И тут разнеслась еще одна новость, которая встревожила и опечалила всех, — старик Мада собрался к нижним людям, сам делает себе домовину, в которую должны будут его положить, провожая в землю.
— Хоть и никудышным охотником был, а все-таки жалко. Сердце-то у него неплохое. Болтал языком много лишнего, смешил всех, кричал, а без артели не мог жить. Жалко будет, если он и правда уйдет. Иди, Амарча, проведай его, — сказала бабушка.

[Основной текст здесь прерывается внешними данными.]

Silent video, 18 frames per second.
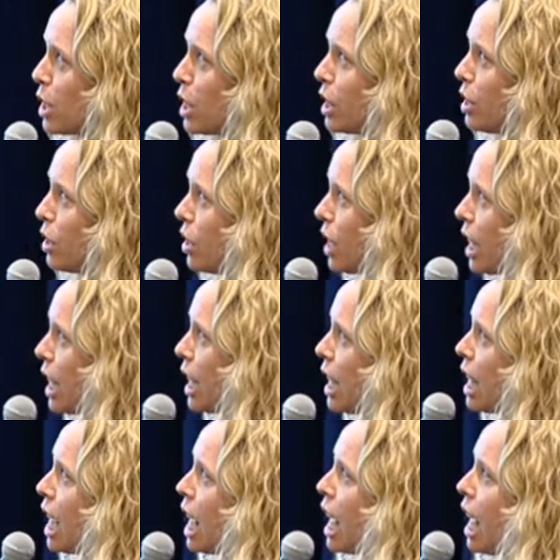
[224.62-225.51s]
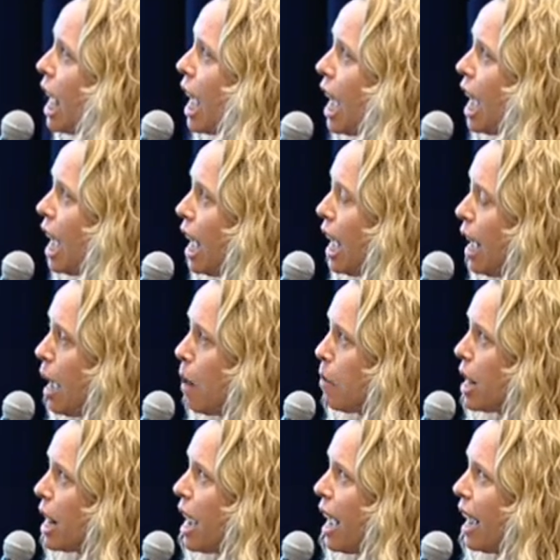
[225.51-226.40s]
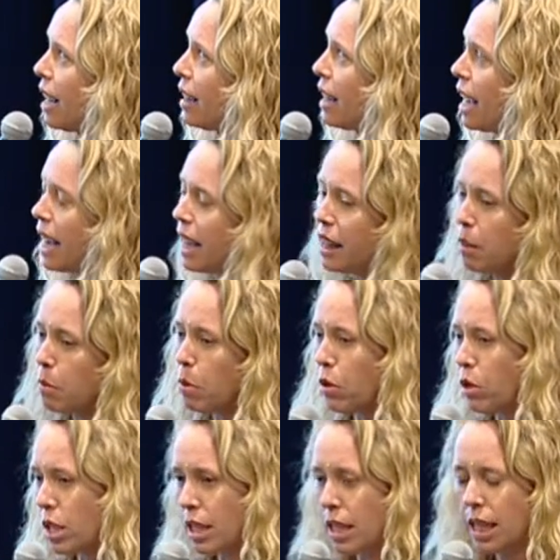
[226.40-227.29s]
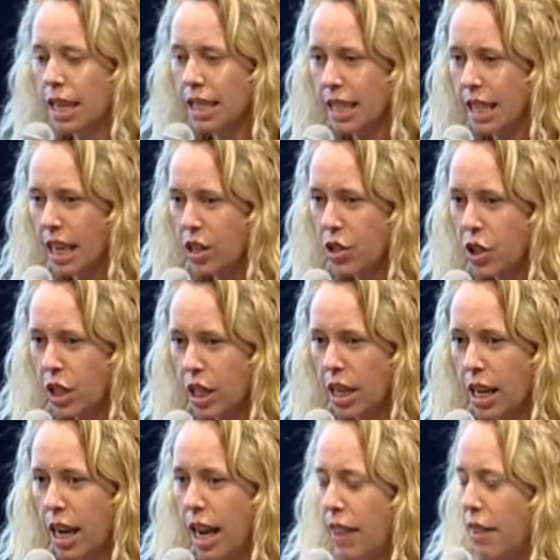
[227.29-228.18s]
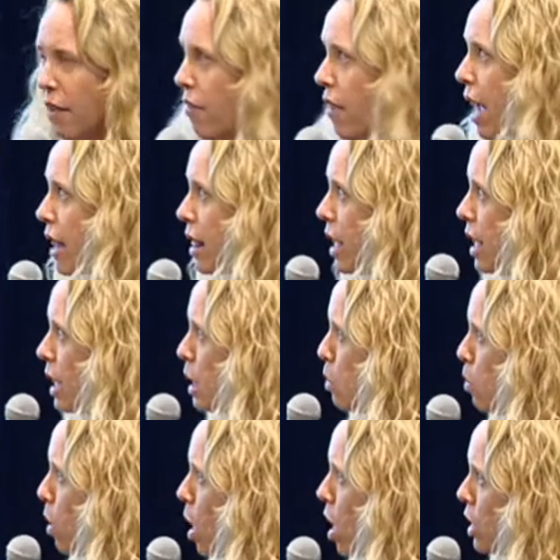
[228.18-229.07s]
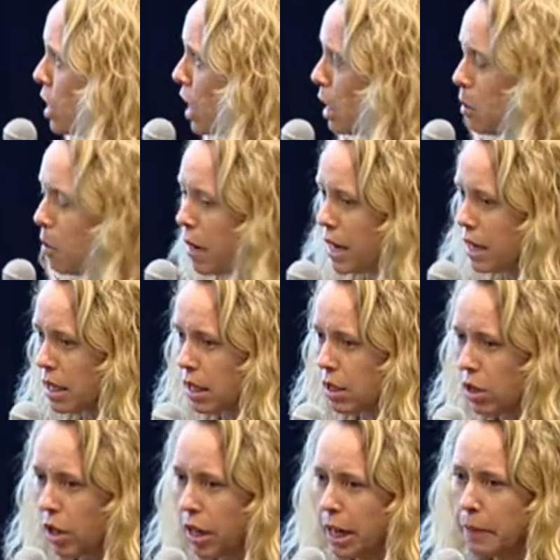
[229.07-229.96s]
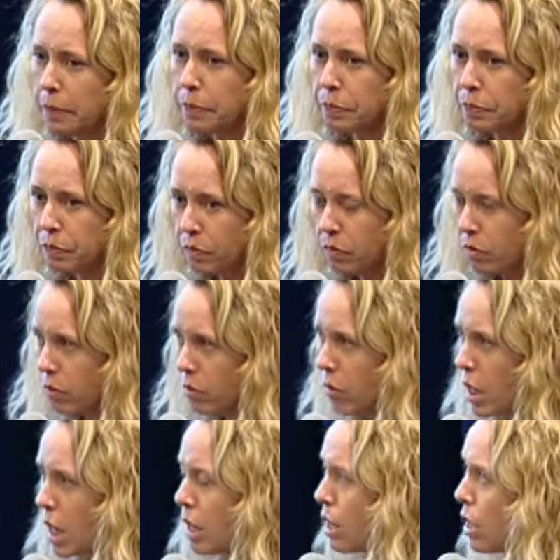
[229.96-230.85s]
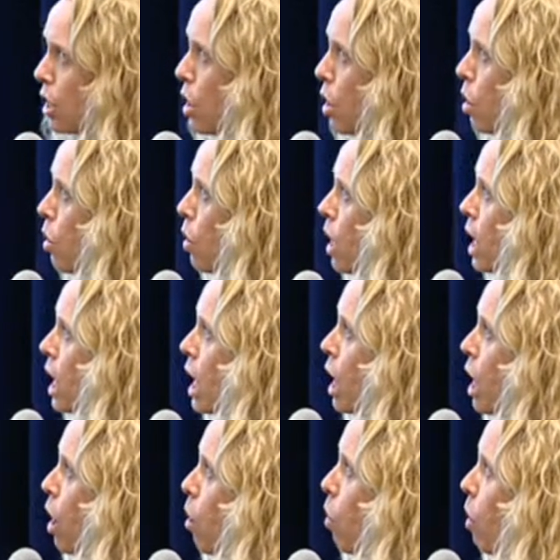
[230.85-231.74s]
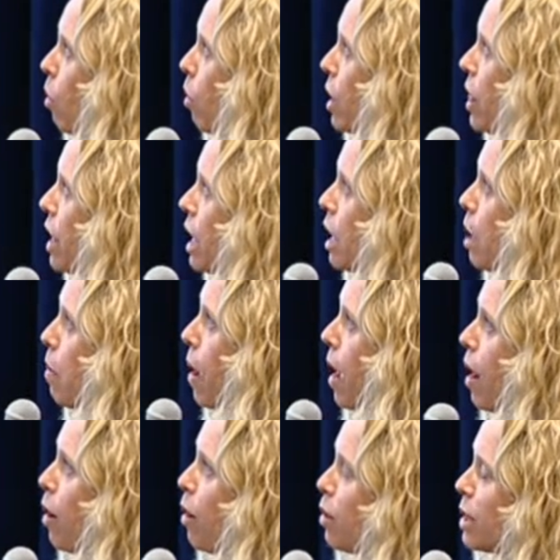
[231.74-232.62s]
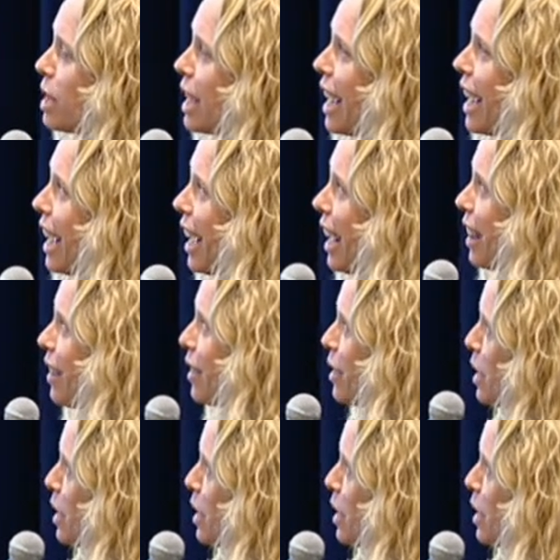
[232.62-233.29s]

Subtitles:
to learning, I'm going to highlight the personalization and the fact that it's project-based learning. So when we think about, there's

Мада лежал на оленьей шкуре, рядом с костром, одной рукой, держась за поясницу, второй — за грудь. Он не охал, не стонал, а, закатив глаза, замерев, прислушивался к себе. В последнее время боли случались у него частенько, но он не обращал на них внимания. А тут так хватануло поясницу — туловище вроде стало переламываться на две части; не выпрямиться, ни согнуться, ноги ходить отказались. И с сердцем что-то неладно. Никогда такого с ним не случались. Здоровый был, не замечал сердца, словно его и не было. Теперь, когда рядом с ним, по словам Мады, поселился зверек-молния — горностай, он и услыхал его, свое сердце.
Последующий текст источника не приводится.